When Robby and Sophia went onto the stage in front of the curtain and began their schtick, Kim played Peter Gunn on her keyboards, using the ‘instrument’ feature. The assembled students and faculty laughed and clapped at the announcement of us as ‘The Good Old Blues Brothers Boys Band from Chicago’. Kim changed the settings on her keyboard and we kicked off with Rawhide and segued to Stand by Your Man.

Those were really well received, and there was a smattering of sounds of disappointment when José and I shed our jackets and sunglasses, but both kept our fedoras. After the first minute of I’ve Got the Music in Me, the kids started to dance and things went smoothly with our revised playlist, moving the slower songs towards the end.

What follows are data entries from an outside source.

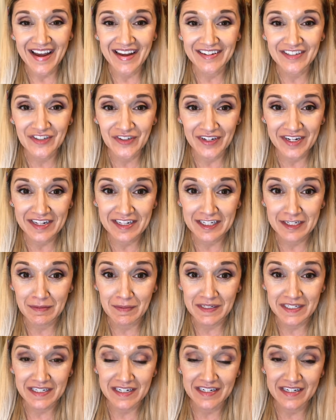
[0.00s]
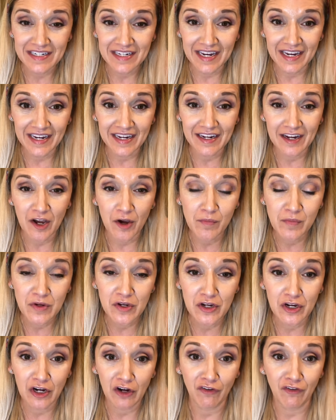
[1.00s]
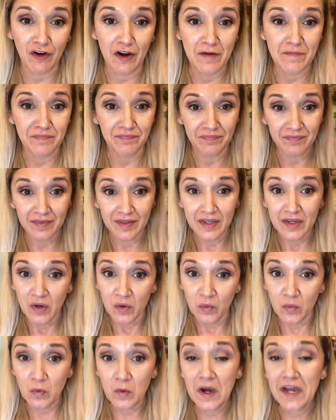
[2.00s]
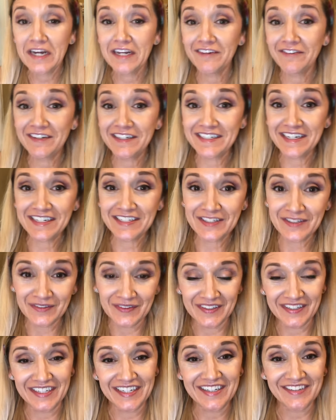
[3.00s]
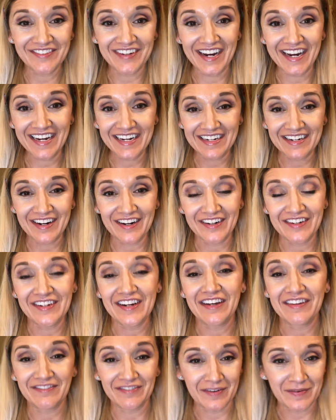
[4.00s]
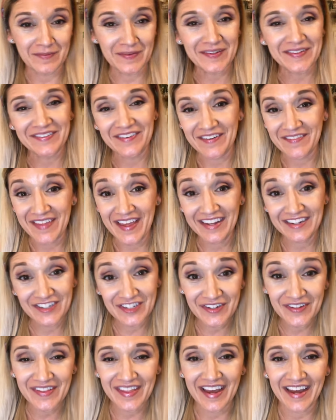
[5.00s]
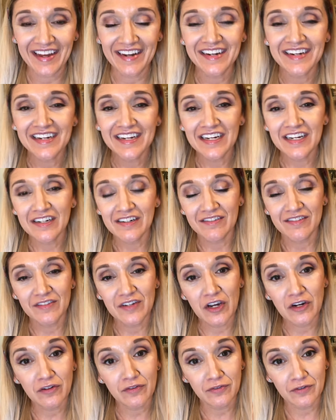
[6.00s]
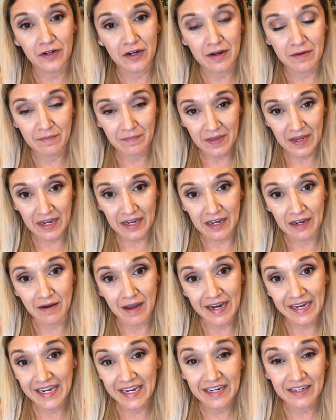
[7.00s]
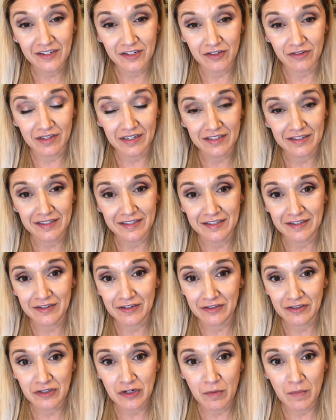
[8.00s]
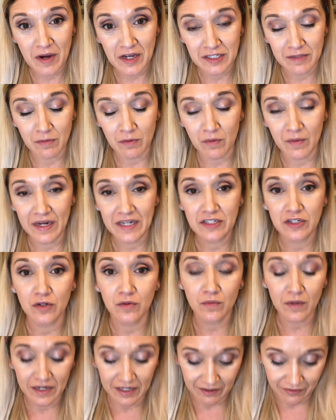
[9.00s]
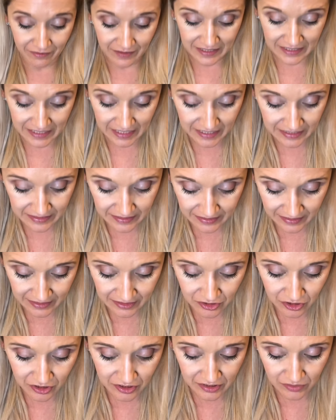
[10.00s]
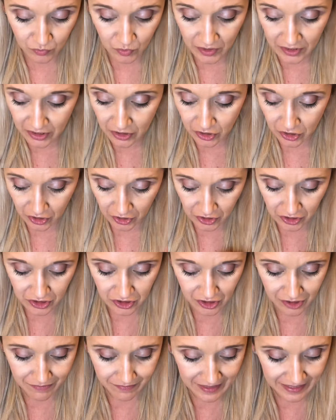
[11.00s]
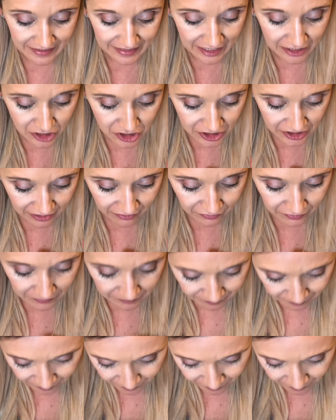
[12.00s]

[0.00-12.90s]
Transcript: joining this business can help you go from what if it does work, right? Or not from that to that. Go from, I can't do this, there's no possible way, to what if it does? Like, just want to encourage you to make that shift.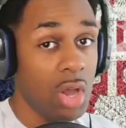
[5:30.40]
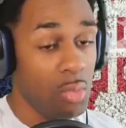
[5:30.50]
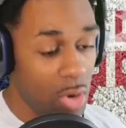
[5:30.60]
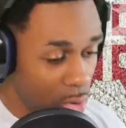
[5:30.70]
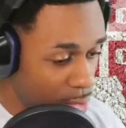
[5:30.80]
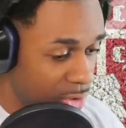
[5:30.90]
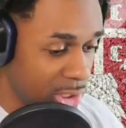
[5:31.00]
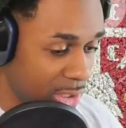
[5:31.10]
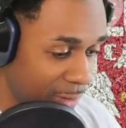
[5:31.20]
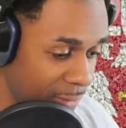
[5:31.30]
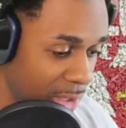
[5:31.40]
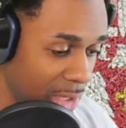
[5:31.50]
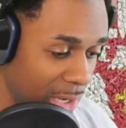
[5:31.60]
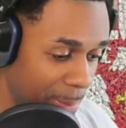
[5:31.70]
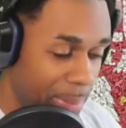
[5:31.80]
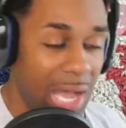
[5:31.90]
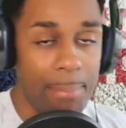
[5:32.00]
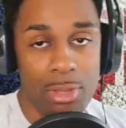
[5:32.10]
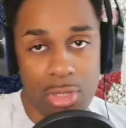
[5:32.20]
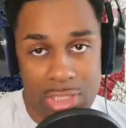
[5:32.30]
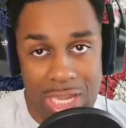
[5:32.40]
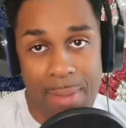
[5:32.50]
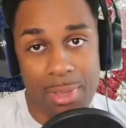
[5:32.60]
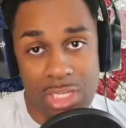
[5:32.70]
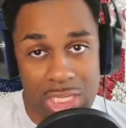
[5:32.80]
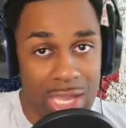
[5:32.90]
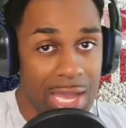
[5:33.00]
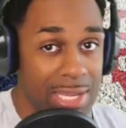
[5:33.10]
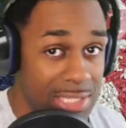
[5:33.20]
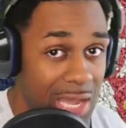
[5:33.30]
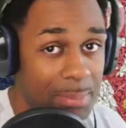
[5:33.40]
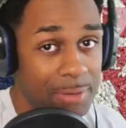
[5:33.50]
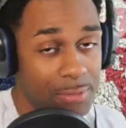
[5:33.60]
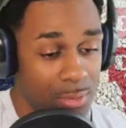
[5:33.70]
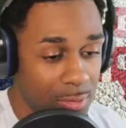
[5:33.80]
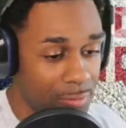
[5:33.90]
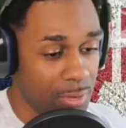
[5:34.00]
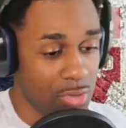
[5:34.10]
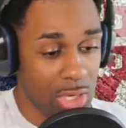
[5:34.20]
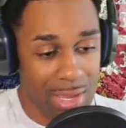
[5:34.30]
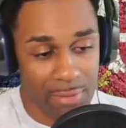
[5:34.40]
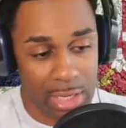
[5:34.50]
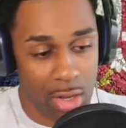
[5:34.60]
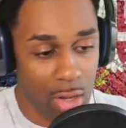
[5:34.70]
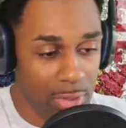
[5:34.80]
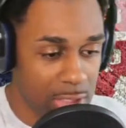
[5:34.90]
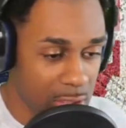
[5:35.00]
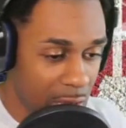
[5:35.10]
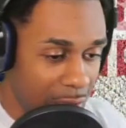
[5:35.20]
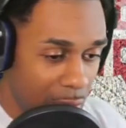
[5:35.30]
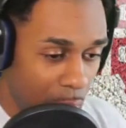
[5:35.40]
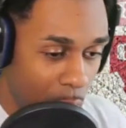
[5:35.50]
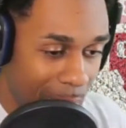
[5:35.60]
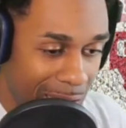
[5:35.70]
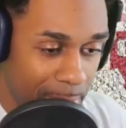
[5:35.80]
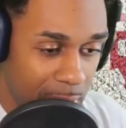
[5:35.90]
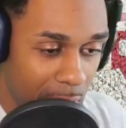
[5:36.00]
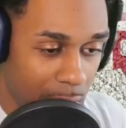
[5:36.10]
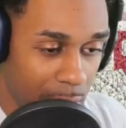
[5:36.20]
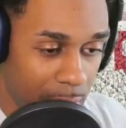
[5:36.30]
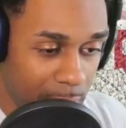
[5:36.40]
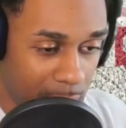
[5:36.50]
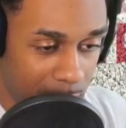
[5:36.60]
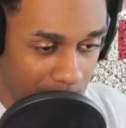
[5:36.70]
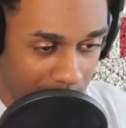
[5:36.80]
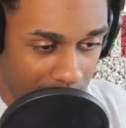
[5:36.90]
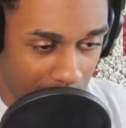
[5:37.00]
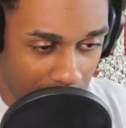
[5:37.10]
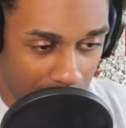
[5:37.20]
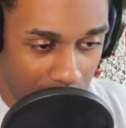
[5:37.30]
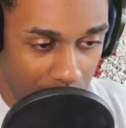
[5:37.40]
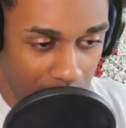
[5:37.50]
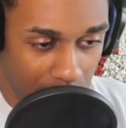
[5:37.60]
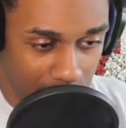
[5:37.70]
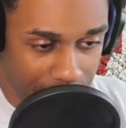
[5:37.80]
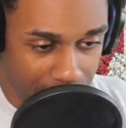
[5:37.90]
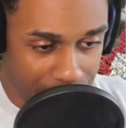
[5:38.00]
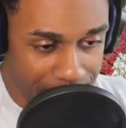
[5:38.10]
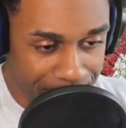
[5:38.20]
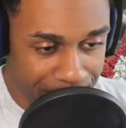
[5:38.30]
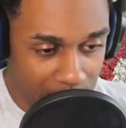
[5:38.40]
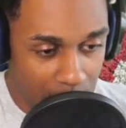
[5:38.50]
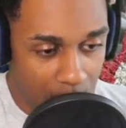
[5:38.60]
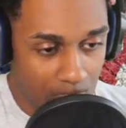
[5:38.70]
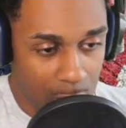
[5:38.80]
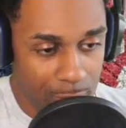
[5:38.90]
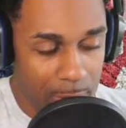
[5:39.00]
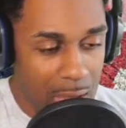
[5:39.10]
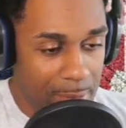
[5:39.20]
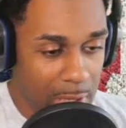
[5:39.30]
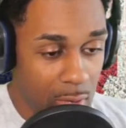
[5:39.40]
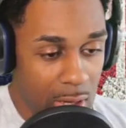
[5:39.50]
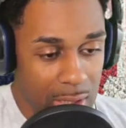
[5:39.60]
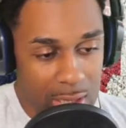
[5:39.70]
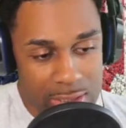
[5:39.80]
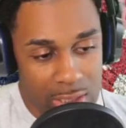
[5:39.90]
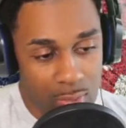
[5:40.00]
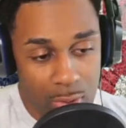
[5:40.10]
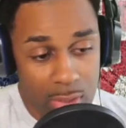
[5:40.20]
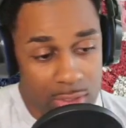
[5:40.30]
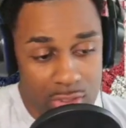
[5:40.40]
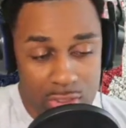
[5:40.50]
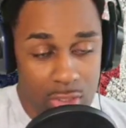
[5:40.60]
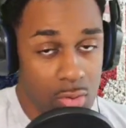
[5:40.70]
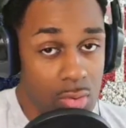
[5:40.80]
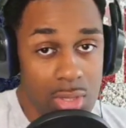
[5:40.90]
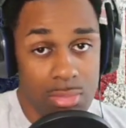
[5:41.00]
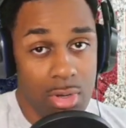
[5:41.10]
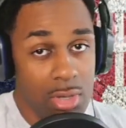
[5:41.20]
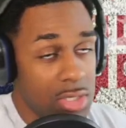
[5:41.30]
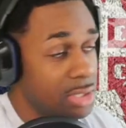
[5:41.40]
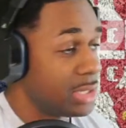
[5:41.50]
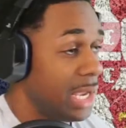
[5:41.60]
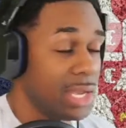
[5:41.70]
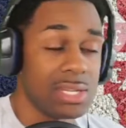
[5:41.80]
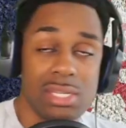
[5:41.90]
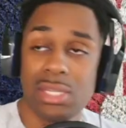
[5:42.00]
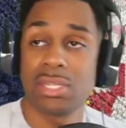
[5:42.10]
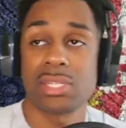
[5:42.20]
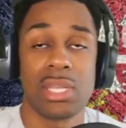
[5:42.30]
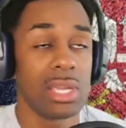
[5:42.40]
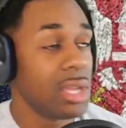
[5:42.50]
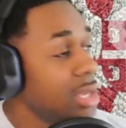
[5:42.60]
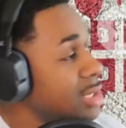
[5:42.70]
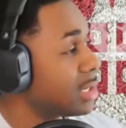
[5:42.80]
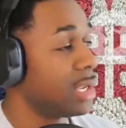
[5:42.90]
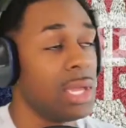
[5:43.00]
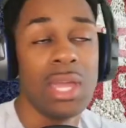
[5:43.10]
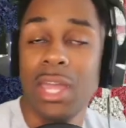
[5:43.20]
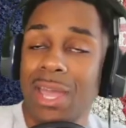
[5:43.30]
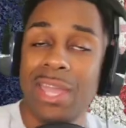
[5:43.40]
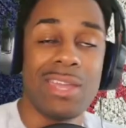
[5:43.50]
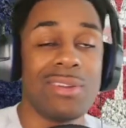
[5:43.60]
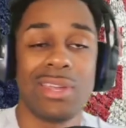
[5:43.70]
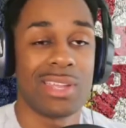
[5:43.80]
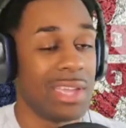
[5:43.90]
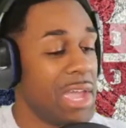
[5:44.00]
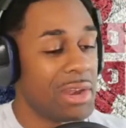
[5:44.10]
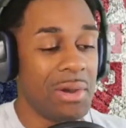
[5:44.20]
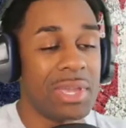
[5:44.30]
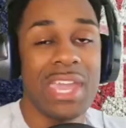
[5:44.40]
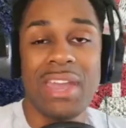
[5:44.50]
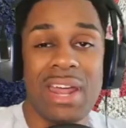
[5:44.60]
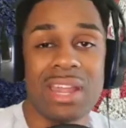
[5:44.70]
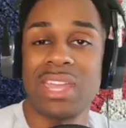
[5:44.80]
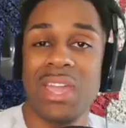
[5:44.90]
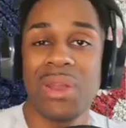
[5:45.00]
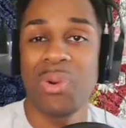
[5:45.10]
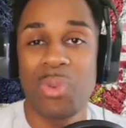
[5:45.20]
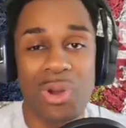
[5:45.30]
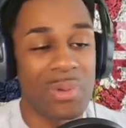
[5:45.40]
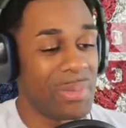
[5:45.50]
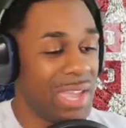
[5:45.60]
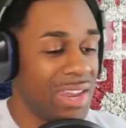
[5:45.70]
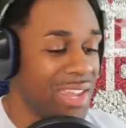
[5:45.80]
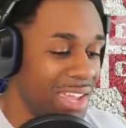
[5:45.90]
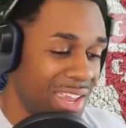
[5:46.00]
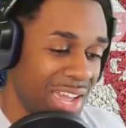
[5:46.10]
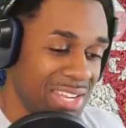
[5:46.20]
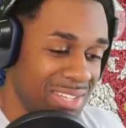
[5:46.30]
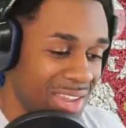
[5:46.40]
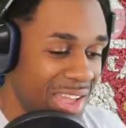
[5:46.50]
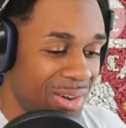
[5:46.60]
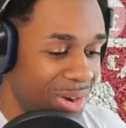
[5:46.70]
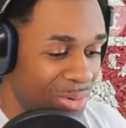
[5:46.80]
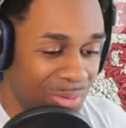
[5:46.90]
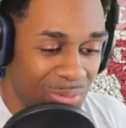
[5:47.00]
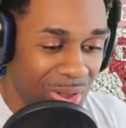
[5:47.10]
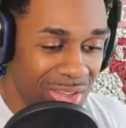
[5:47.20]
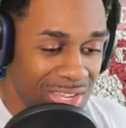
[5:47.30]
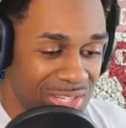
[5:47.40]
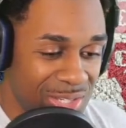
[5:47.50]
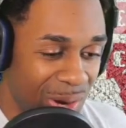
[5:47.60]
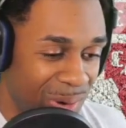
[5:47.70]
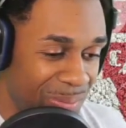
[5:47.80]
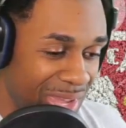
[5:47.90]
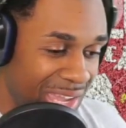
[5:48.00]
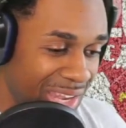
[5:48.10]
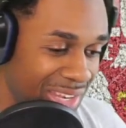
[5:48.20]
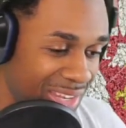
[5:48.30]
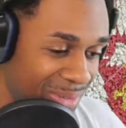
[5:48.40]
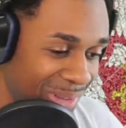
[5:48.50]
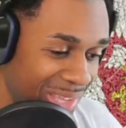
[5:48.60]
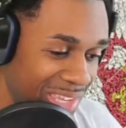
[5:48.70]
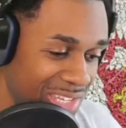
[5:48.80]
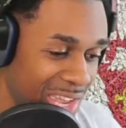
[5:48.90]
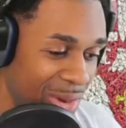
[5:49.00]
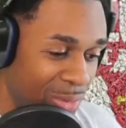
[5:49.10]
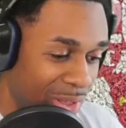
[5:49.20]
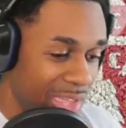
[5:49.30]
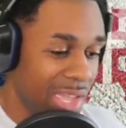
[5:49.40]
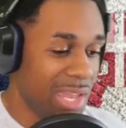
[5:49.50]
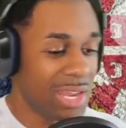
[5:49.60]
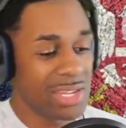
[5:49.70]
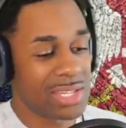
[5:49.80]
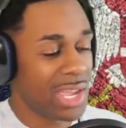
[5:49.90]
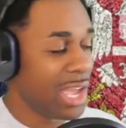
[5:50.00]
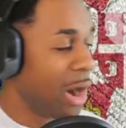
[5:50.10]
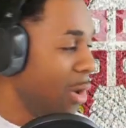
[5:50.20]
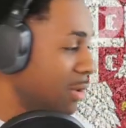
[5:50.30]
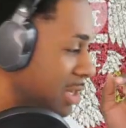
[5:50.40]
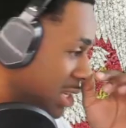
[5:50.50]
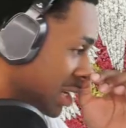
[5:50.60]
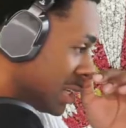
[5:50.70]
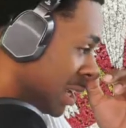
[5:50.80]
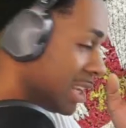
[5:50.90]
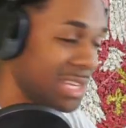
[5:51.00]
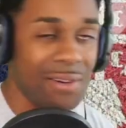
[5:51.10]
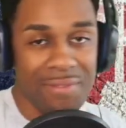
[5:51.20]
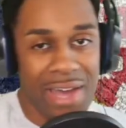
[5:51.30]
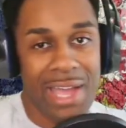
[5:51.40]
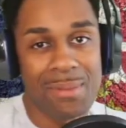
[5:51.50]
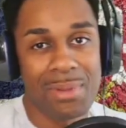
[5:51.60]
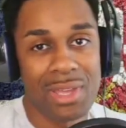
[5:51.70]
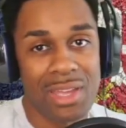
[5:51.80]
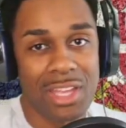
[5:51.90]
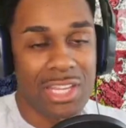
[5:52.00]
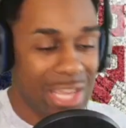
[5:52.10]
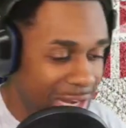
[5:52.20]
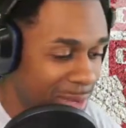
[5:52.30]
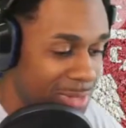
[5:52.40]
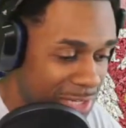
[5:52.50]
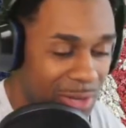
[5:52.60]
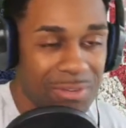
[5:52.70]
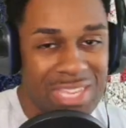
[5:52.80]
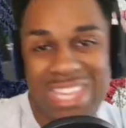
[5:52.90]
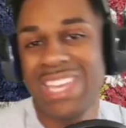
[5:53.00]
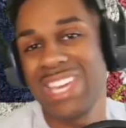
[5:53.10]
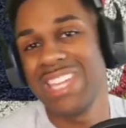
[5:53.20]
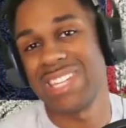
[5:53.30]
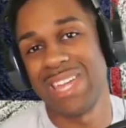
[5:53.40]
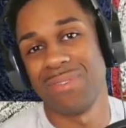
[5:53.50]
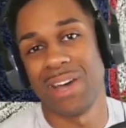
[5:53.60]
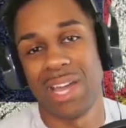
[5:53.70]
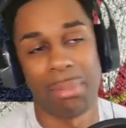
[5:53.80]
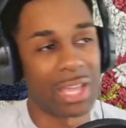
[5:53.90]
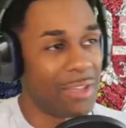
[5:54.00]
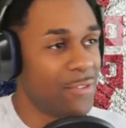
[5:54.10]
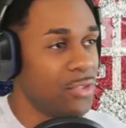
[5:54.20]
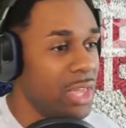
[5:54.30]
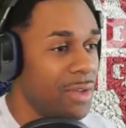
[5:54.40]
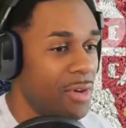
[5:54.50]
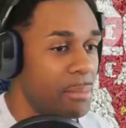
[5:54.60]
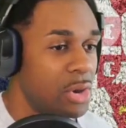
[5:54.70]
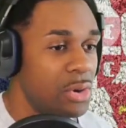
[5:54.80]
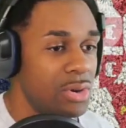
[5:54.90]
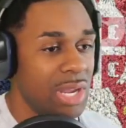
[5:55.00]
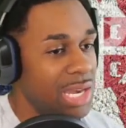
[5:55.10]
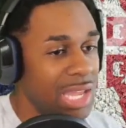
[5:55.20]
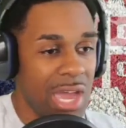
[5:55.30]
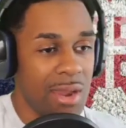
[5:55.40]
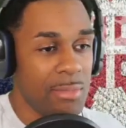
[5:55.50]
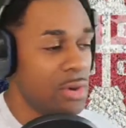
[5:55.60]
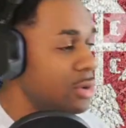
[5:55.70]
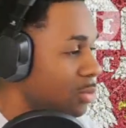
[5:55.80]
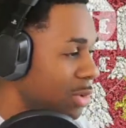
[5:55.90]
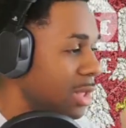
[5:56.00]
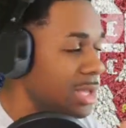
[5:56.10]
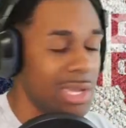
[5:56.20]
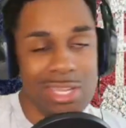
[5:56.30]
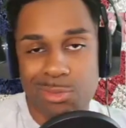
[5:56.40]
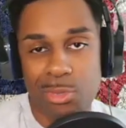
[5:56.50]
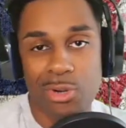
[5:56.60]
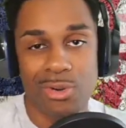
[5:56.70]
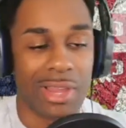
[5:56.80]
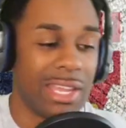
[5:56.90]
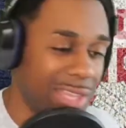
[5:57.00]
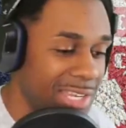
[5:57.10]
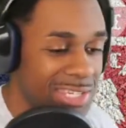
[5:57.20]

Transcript: definitely a popular topic. She a hot topic for real. You have like all these whamming all over her, yo. All of them. Meanwhile, like I said, Relja's just cooling, bro. He's just dancing, singing. He's like, he don't get a care. No care, not a care in the world, man. That's Relja's dope, man. Relja in his own sense is a vibe in himself. He is a vibe. Like if you think of a mood, any kind of mood, Relja is mood. Like that's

It didn’t surprise me when girls came up to the edge of the stage and made it clear they were interested in José and me, and I could feel the daggers being looked at them from Elizaveta who was backstage. I almost laughed at the scene which popped into my head of my wife, also a High School student, chasing them from the gym with her flogger. When we concluded our first set with Radio Ga Ga, the girls tried to talk to us but were quickly shooed away by teachers.